SUPPLIED ENTRIES ::
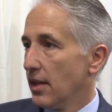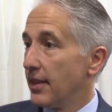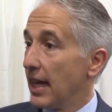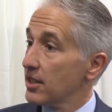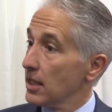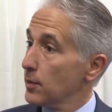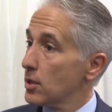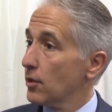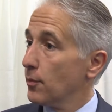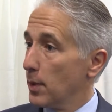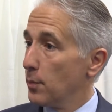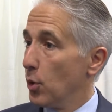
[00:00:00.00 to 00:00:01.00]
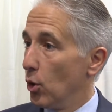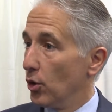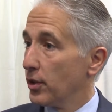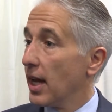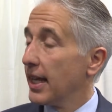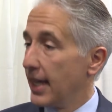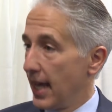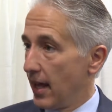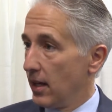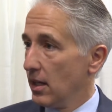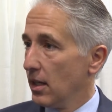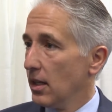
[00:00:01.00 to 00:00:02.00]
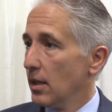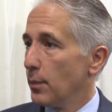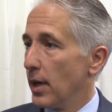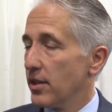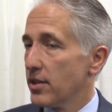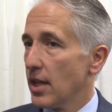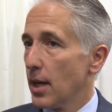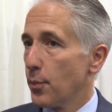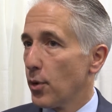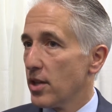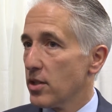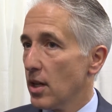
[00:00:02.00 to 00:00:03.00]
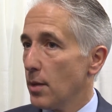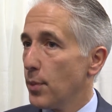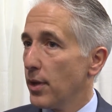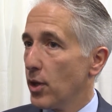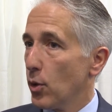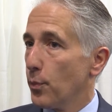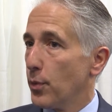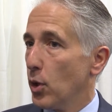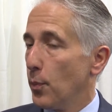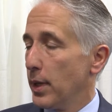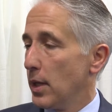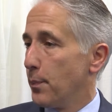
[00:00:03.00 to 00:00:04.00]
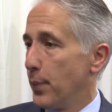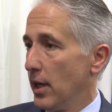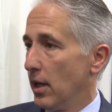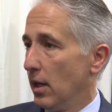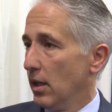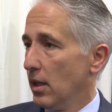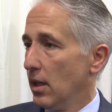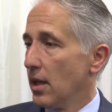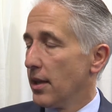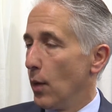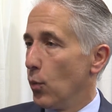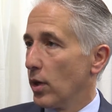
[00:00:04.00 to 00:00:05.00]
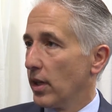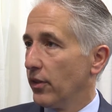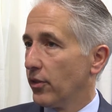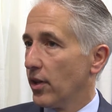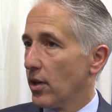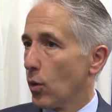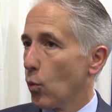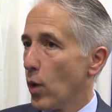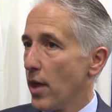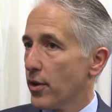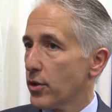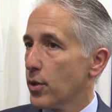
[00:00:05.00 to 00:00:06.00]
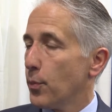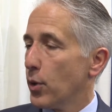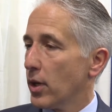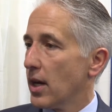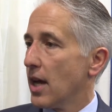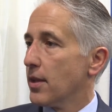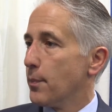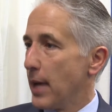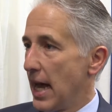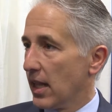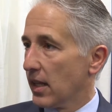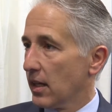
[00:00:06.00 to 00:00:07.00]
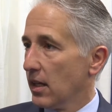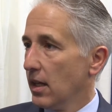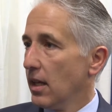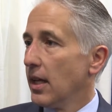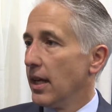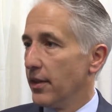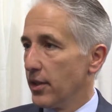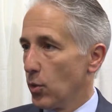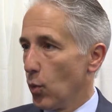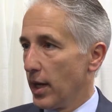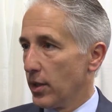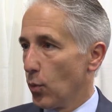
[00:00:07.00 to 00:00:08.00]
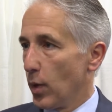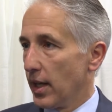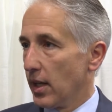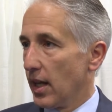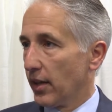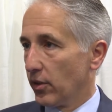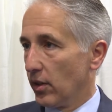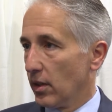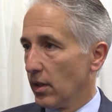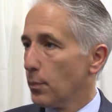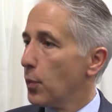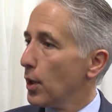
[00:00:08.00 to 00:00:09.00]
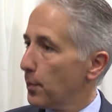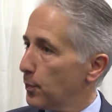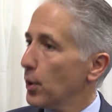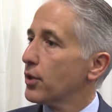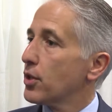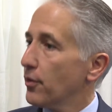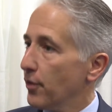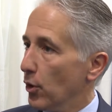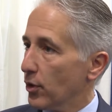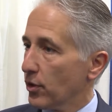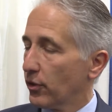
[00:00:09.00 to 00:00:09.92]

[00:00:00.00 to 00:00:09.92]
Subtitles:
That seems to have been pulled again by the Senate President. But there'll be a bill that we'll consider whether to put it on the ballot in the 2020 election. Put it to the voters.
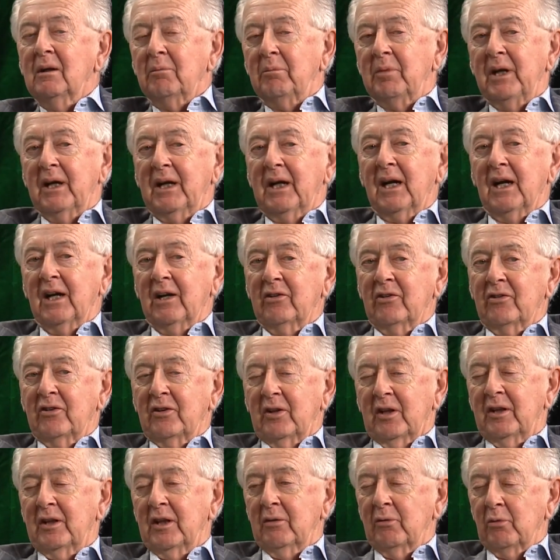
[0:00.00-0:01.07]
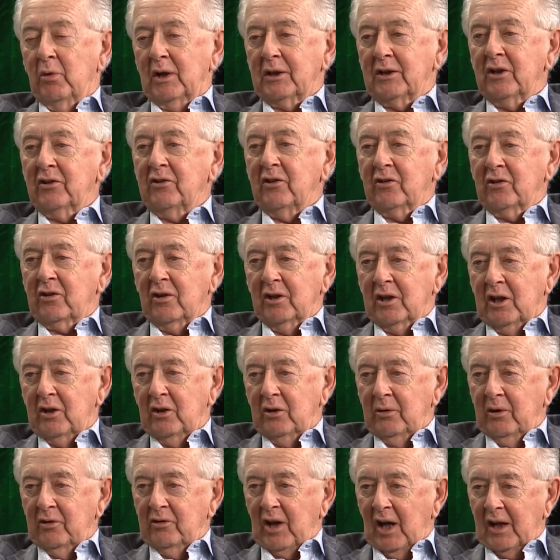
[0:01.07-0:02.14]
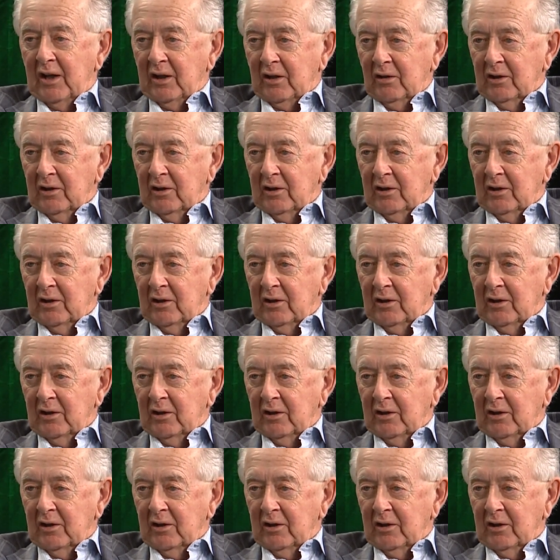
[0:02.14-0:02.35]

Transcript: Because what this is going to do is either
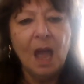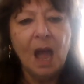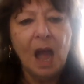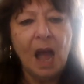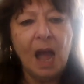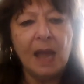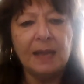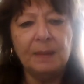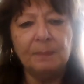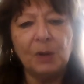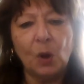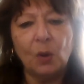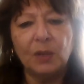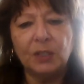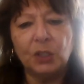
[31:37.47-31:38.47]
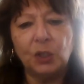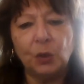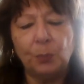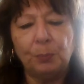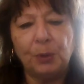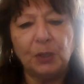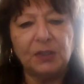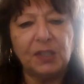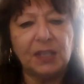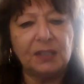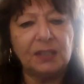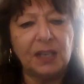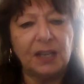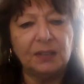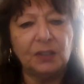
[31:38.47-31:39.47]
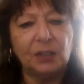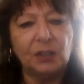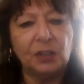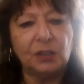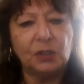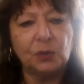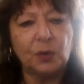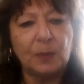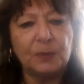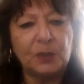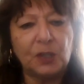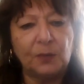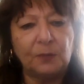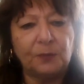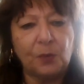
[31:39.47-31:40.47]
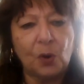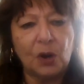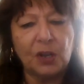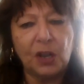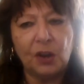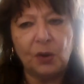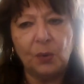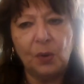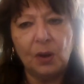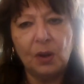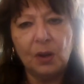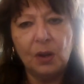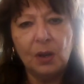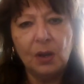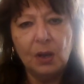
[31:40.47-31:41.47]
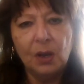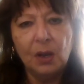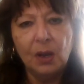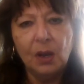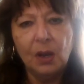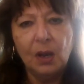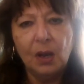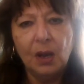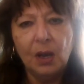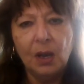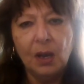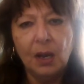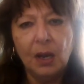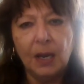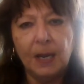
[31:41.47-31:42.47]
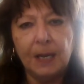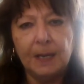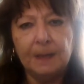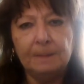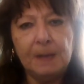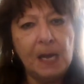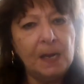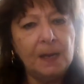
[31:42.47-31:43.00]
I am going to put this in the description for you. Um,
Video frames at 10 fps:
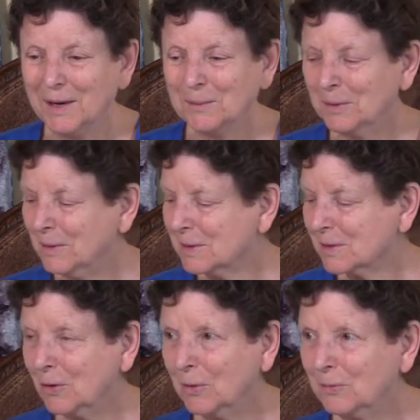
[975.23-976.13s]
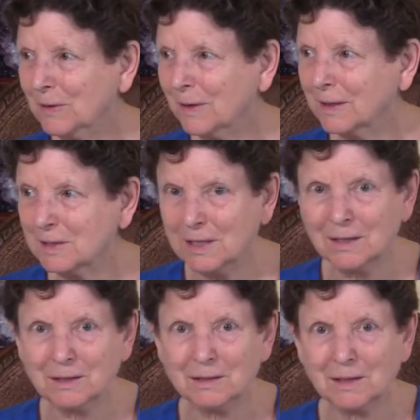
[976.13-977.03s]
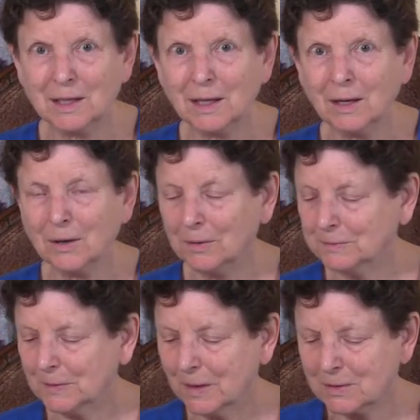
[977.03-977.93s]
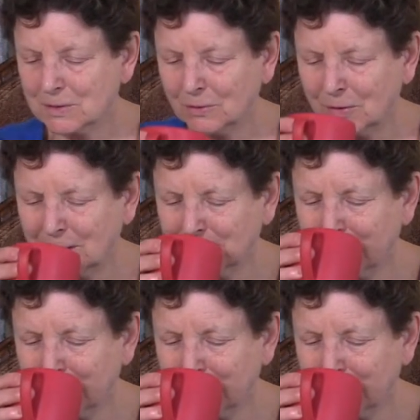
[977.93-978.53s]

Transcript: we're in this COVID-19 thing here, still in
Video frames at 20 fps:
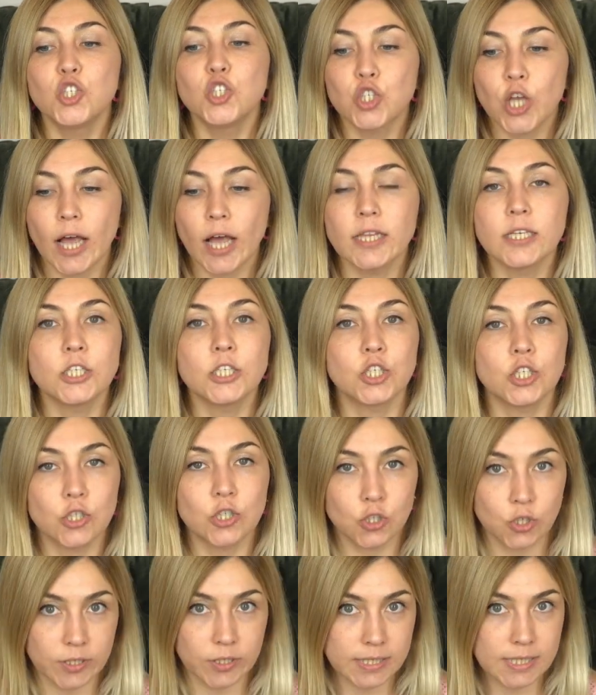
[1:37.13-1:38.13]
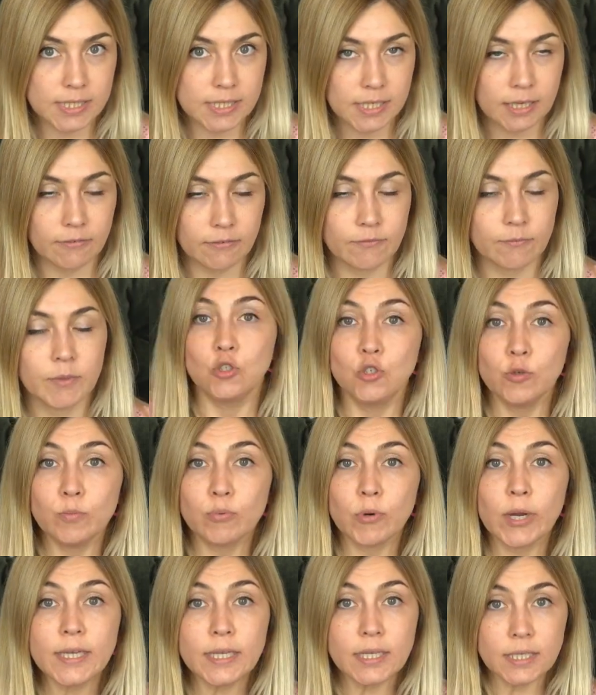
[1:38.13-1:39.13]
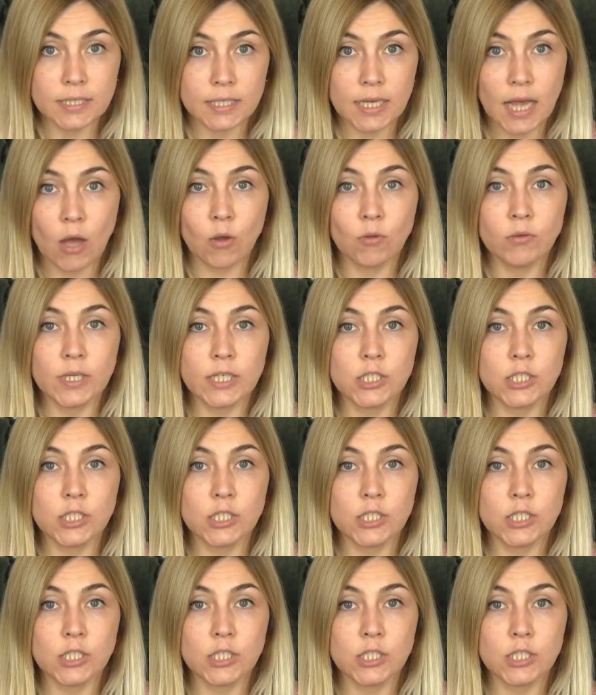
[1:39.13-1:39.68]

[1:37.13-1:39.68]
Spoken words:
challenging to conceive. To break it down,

YOUR OBJECTIVE :: Using the listing above, locate the lines that hold "frames" and copy each one.

RESPONSE TO THIS EXERCISE ::
Video frames at 10 fps:
Video frames at 20 fps:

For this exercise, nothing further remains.